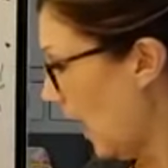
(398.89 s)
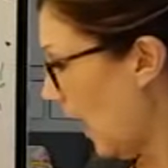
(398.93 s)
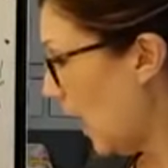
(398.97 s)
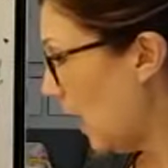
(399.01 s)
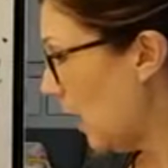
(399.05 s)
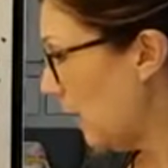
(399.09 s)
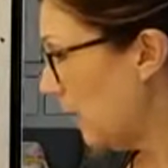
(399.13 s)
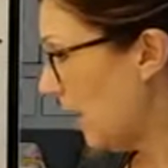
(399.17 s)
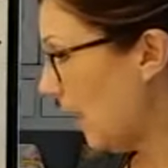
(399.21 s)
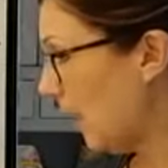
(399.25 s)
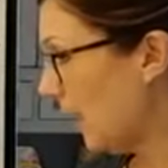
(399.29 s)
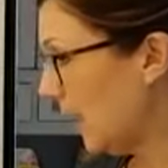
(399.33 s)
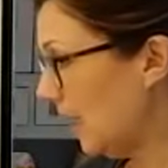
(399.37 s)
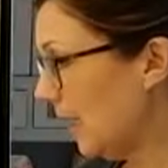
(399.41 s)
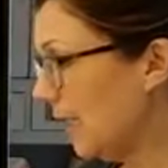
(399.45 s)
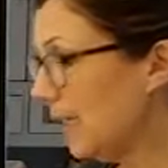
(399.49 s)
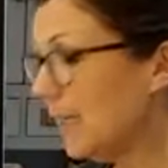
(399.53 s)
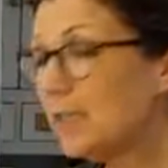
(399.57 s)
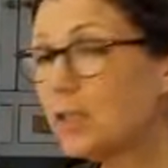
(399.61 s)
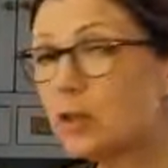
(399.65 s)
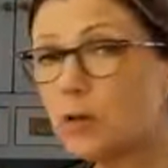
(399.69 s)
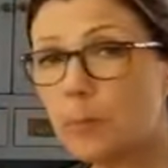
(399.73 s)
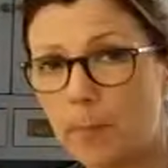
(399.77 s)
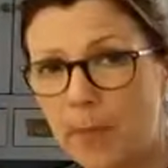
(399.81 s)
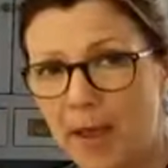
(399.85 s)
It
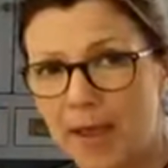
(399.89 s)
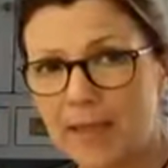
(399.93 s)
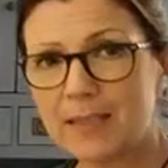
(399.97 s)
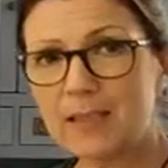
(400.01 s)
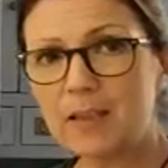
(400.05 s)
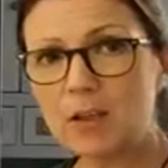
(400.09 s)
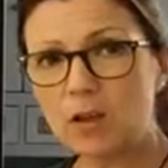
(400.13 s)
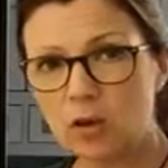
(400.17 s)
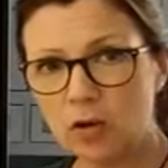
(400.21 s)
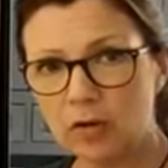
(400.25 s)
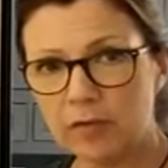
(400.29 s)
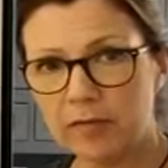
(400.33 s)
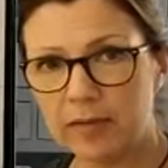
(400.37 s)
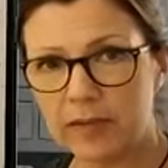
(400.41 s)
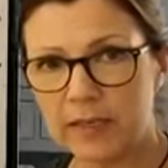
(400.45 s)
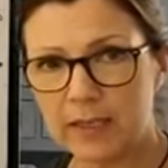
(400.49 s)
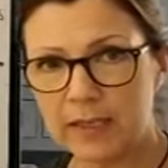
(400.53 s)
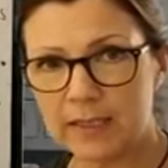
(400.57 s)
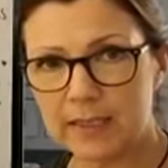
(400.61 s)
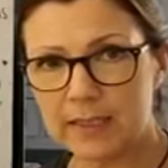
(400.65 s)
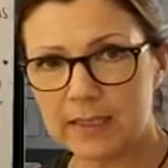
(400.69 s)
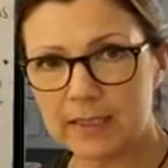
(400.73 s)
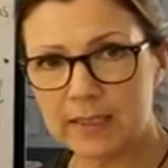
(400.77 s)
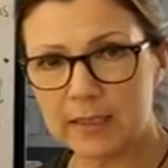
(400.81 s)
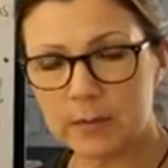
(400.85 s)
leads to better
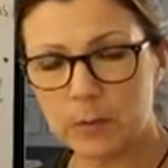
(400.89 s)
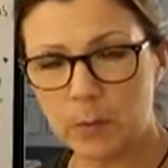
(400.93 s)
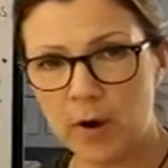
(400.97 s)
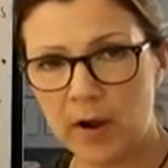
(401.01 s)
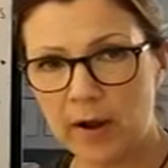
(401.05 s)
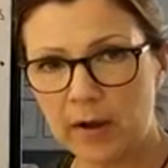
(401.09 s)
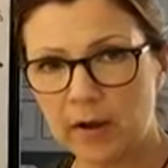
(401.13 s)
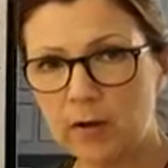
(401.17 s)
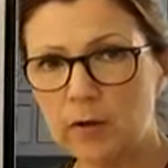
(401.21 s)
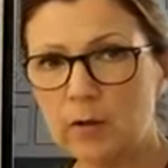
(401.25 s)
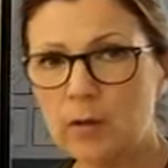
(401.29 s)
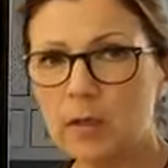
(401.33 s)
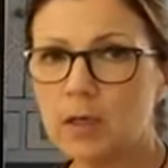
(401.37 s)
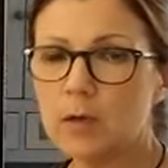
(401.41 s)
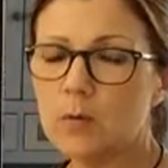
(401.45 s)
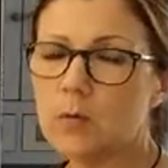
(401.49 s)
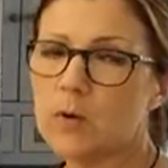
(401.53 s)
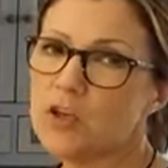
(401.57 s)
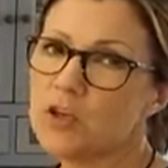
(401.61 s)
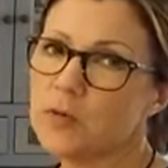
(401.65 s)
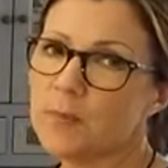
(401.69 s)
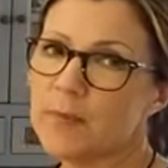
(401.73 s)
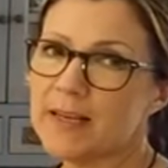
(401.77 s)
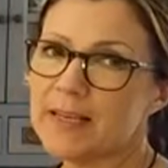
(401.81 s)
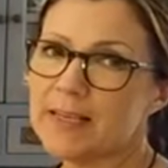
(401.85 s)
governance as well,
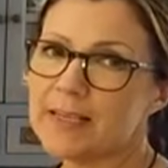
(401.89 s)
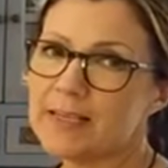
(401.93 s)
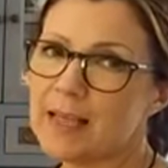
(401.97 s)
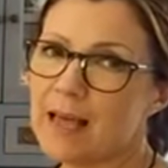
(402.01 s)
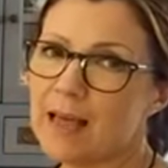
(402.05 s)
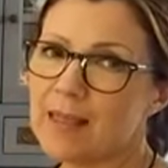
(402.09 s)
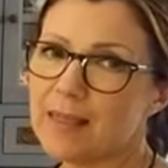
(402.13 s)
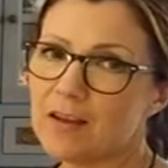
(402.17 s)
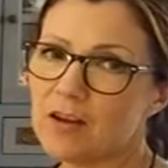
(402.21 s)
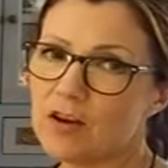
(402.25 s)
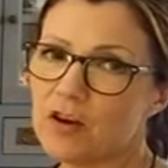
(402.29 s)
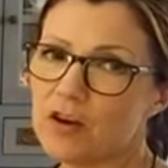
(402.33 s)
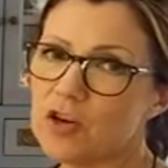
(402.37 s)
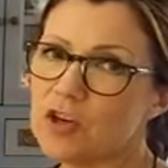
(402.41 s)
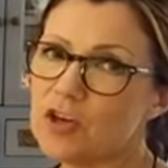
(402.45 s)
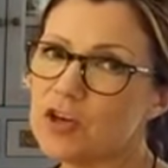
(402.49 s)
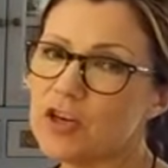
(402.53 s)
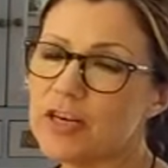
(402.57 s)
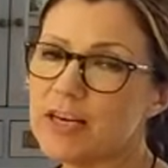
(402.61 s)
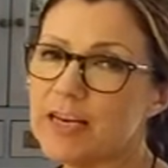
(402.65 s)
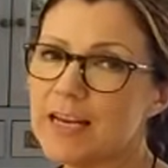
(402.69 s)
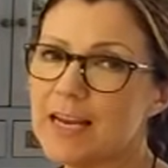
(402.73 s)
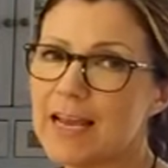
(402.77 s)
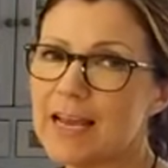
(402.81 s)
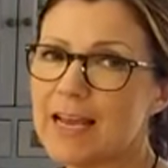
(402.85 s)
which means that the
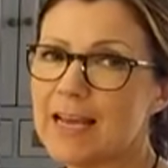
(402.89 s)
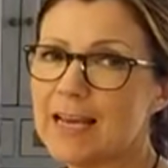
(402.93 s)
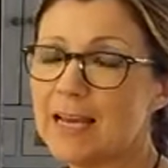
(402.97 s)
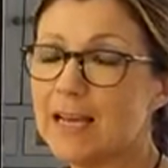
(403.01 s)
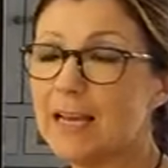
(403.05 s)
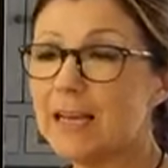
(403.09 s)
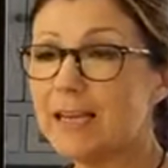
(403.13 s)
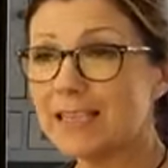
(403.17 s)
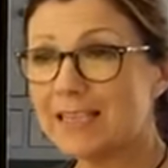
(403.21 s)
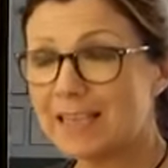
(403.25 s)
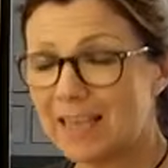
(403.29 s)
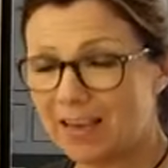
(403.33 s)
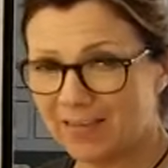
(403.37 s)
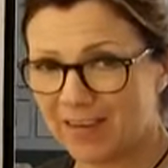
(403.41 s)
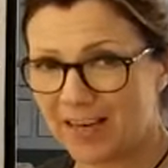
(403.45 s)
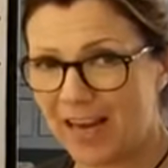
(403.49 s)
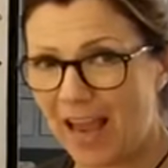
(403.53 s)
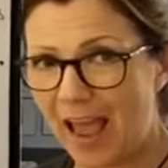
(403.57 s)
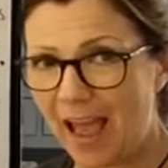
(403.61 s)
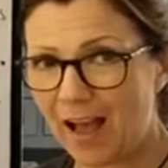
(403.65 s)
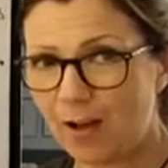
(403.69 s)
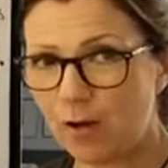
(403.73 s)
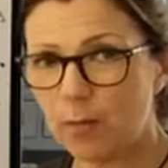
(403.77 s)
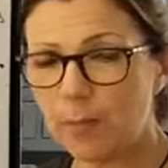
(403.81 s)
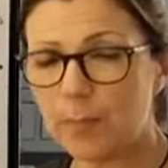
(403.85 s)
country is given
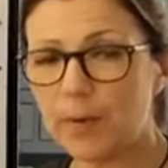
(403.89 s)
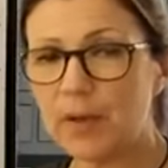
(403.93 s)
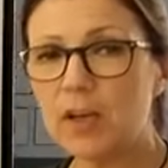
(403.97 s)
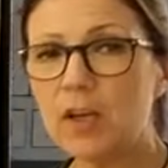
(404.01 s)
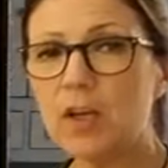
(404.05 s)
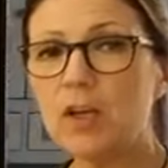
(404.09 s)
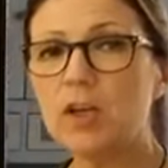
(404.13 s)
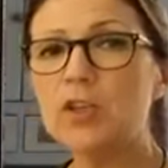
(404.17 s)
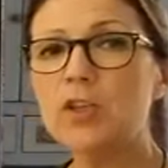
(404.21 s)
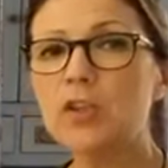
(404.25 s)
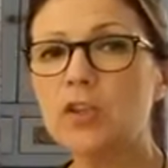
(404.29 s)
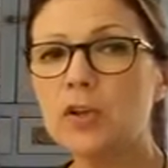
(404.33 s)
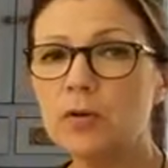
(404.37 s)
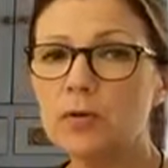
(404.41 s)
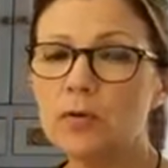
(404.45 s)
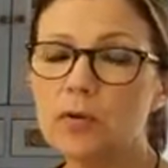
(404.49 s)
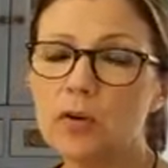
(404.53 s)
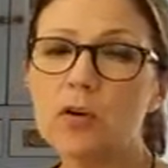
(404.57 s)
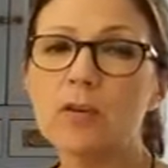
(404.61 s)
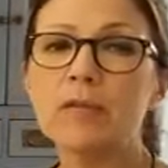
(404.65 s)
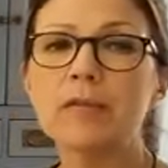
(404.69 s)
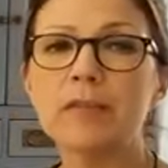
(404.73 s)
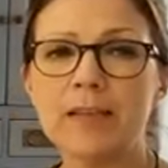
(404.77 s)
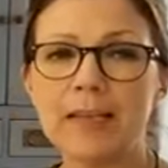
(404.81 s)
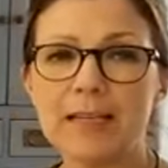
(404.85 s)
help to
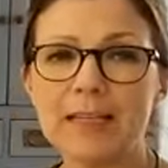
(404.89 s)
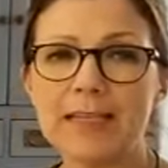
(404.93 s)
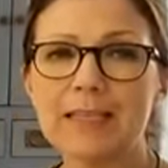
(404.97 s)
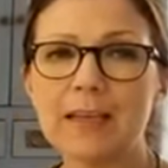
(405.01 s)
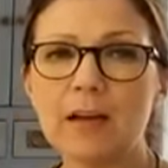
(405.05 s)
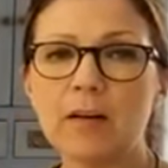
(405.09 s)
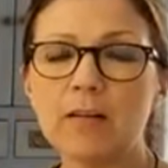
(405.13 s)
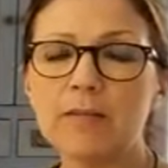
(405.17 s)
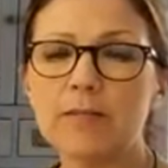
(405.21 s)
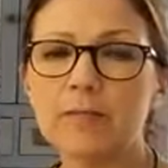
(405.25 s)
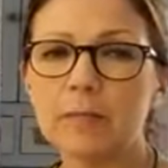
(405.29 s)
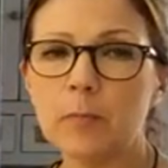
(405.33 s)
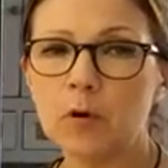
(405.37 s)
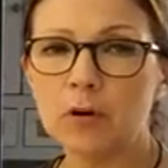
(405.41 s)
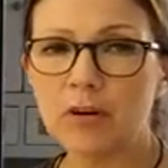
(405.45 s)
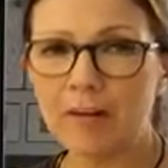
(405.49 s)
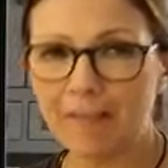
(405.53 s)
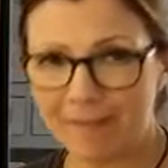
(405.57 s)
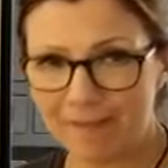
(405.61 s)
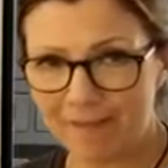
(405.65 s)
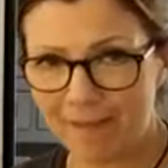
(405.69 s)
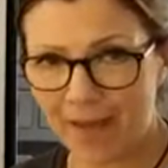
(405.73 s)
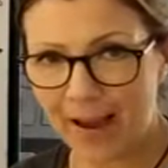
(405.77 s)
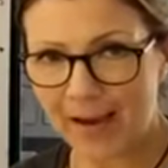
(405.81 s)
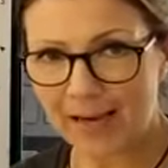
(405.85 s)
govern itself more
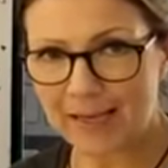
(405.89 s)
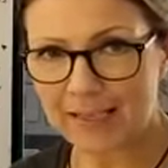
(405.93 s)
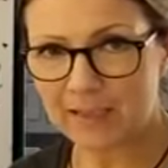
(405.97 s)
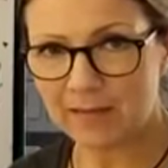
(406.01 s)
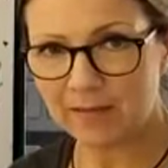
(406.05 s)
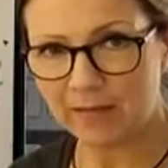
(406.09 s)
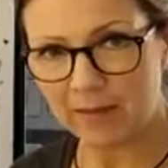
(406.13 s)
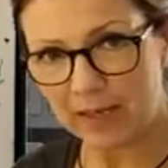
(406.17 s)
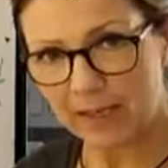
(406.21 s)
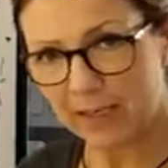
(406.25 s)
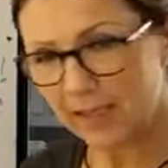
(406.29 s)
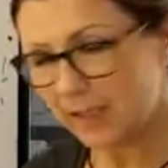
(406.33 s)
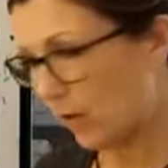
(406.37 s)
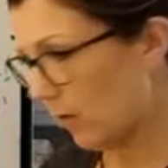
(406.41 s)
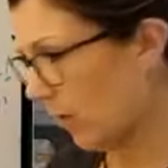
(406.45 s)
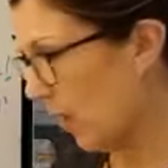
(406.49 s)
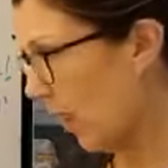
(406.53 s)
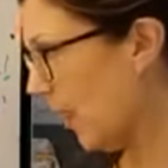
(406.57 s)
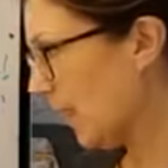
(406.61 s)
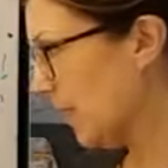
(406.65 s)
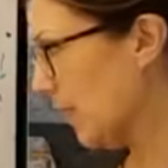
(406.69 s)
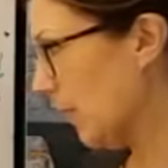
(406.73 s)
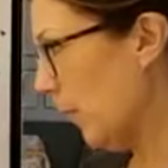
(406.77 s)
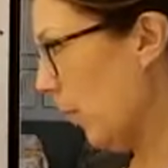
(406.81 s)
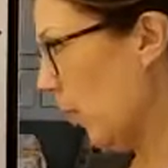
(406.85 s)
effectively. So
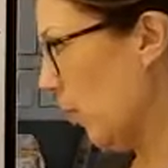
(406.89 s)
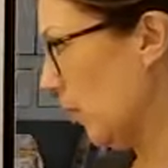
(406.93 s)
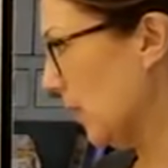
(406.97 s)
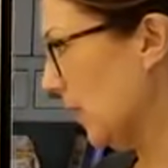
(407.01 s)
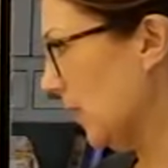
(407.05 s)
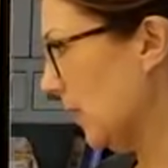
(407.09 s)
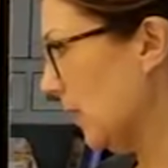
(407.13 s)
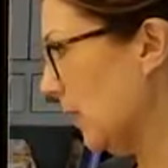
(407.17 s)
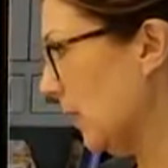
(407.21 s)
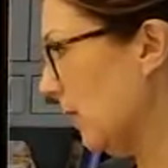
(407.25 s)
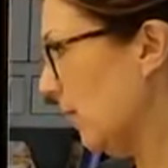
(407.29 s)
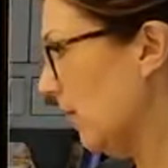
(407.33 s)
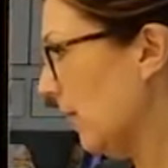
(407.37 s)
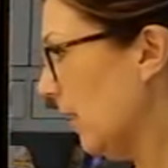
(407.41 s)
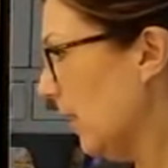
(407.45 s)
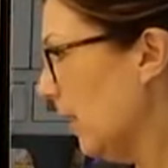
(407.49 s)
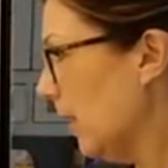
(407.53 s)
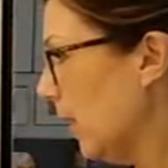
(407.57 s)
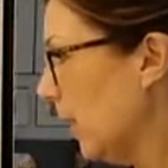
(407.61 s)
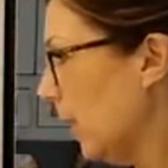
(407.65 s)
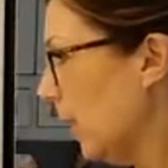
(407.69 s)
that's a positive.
※
Please retype every entry above exactly, leaving out any picture.

(398.89 s)
(398.93 s)
(398.97 s)
(399.01 s)
(399.05 s)
(399.09 s)
(399.13 s)
(399.17 s)
(399.21 s)
(399.25 s)
(399.29 s)
(399.33 s)
(399.37 s)
(399.41 s)
(399.45 s)
(399.49 s)
(399.53 s)
(399.57 s)
(399.61 s)
(399.65 s)
(399.69 s)
(399.73 s)
(399.77 s)
(399.81 s)
(399.85 s)
It
(399.89 s)
(399.93 s)
(399.97 s)
(400.01 s)
(400.05 s)
(400.09 s)
(400.13 s)
(400.17 s)
(400.21 s)
(400.25 s)
(400.29 s)
(400.33 s)
(400.37 s)
(400.41 s)
(400.45 s)
(400.49 s)
(400.53 s)
(400.57 s)
(400.61 s)
(400.65 s)
(400.69 s)
(400.73 s)
(400.77 s)
(400.81 s)
(400.85 s)
leads to better
(400.89 s)
(400.93 s)
(400.97 s)
(401.01 s)
(401.05 s)
(401.09 s)
(401.13 s)
(401.17 s)
(401.21 s)
(401.25 s)
(401.29 s)
(401.33 s)
(401.37 s)
(401.41 s)
(401.45 s)
(401.49 s)
(401.53 s)
(401.57 s)
(401.61 s)
(401.65 s)
(401.69 s)
(401.73 s)
(401.77 s)
(401.81 s)
(401.85 s)
governance as well,
(401.89 s)
(401.93 s)
(401.97 s)
(402.01 s)
(402.05 s)
(402.09 s)
(402.13 s)
(402.17 s)
(402.21 s)
(402.25 s)
(402.29 s)
(402.33 s)
(402.37 s)
(402.41 s)
(402.45 s)
(402.49 s)
(402.53 s)
(402.57 s)
(402.61 s)
(402.65 s)
(402.69 s)
(402.73 s)
(402.77 s)
(402.81 s)
(402.85 s)
which means that the
(402.89 s)
(402.93 s)
(402.97 s)
(403.01 s)
(403.05 s)
(403.09 s)
(403.13 s)
(403.17 s)
(403.21 s)
(403.25 s)
(403.29 s)
(403.33 s)
(403.37 s)
(403.41 s)
(403.45 s)
(403.49 s)
(403.53 s)
(403.57 s)
(403.61 s)
(403.65 s)
(403.69 s)
(403.73 s)
(403.77 s)
(403.81 s)
(403.85 s)
country is given
(403.89 s)
(403.93 s)
(403.97 s)
(404.01 s)
(404.05 s)
(404.09 s)
(404.13 s)
(404.17 s)
(404.21 s)
(404.25 s)
(404.29 s)
(404.33 s)
(404.37 s)
(404.41 s)
(404.45 s)
(404.49 s)
(404.53 s)
(404.57 s)
(404.61 s)
(404.65 s)
(404.69 s)
(404.73 s)
(404.77 s)
(404.81 s)
(404.85 s)
help to
(404.89 s)
(404.93 s)
(404.97 s)
(405.01 s)
(405.05 s)
(405.09 s)
(405.13 s)
(405.17 s)
(405.21 s)
(405.25 s)
(405.29 s)
(405.33 s)
(405.37 s)
(405.41 s)
(405.45 s)
(405.49 s)
(405.53 s)
(405.57 s)
(405.61 s)
(405.65 s)
(405.69 s)
(405.73 s)
(405.77 s)
(405.81 s)
(405.85 s)
govern itself more
(405.89 s)
(405.93 s)
(405.97 s)
(406.01 s)
(406.05 s)
(406.09 s)
(406.13 s)
(406.17 s)
(406.21 s)
(406.25 s)
(406.29 s)
(406.33 s)
(406.37 s)
(406.41 s)
(406.45 s)
(406.49 s)
(406.53 s)
(406.57 s)
(406.61 s)
(406.65 s)
(406.69 s)
(406.73 s)
(406.77 s)
(406.81 s)
(406.85 s)
effectively. So
(406.89 s)
(406.93 s)
(406.97 s)
(407.01 s)
(407.05 s)
(407.09 s)
(407.13 s)
(407.17 s)
(407.21 s)
(407.25 s)
(407.29 s)
(407.33 s)
(407.37 s)
(407.41 s)
(407.45 s)
(407.49 s)
(407.53 s)
(407.57 s)
(407.61 s)
(407.65 s)
(407.69 s)
that's a positive.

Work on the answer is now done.